**RECORDS SUPPLIED:**
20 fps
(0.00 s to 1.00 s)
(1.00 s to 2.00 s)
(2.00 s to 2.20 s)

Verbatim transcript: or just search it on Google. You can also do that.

...

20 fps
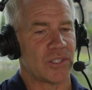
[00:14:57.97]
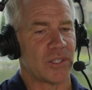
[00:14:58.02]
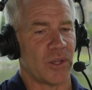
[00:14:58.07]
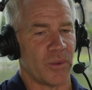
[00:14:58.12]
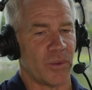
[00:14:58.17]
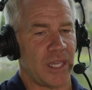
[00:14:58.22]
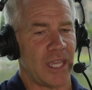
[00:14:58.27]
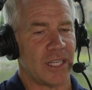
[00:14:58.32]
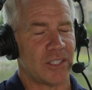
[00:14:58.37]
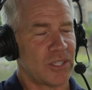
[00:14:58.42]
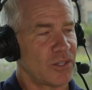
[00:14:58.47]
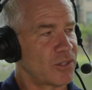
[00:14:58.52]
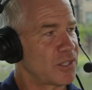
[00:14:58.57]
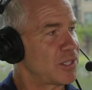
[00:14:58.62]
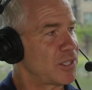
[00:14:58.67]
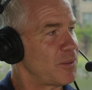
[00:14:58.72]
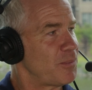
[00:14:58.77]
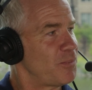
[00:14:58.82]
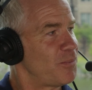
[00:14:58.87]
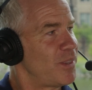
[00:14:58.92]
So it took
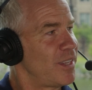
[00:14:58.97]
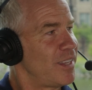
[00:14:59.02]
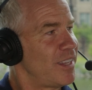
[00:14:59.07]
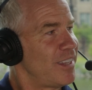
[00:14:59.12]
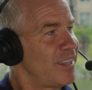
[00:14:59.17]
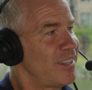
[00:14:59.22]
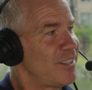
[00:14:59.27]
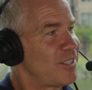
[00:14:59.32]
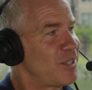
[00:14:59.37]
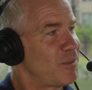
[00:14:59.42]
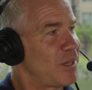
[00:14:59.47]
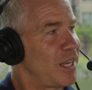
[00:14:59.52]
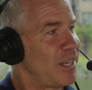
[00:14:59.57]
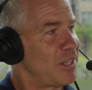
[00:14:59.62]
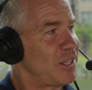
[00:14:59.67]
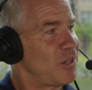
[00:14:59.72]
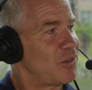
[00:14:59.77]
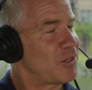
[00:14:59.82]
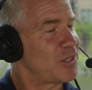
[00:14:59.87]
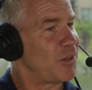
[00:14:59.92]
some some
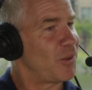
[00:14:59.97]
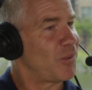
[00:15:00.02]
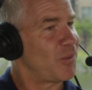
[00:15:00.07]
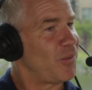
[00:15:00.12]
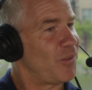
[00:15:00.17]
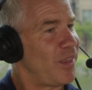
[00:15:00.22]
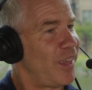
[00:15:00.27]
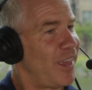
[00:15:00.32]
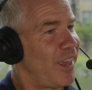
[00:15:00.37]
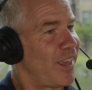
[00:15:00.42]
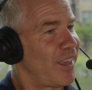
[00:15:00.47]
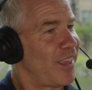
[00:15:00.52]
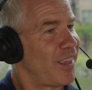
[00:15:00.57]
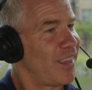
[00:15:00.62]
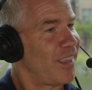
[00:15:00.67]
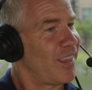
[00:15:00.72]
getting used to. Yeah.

**YOUR ASSIGNMENT:**
The lines to reproduce run from the one above containing "[00:14:58.02]" through the one containing "[00:14:59.17]". Copy them exactly and leave out all pictures.

**RESULT FOR THIS TASK:**
[00:14:58.02]
[00:14:58.07]
[00:14:58.12]
[00:14:58.17]
[00:14:58.22]
[00:14:58.27]
[00:14:58.32]
[00:14:58.37]
[00:14:58.42]
[00:14:58.47]
[00:14:58.52]
[00:14:58.57]
[00:14:58.62]
[00:14:58.67]
[00:14:58.72]
[00:14:58.77]
[00:14:58.82]
[00:14:58.87]
[00:14:58.92]
So it took
[00:14:58.97]
[00:14:59.02]
[00:14:59.07]
[00:14:59.12]
[00:14:59.17]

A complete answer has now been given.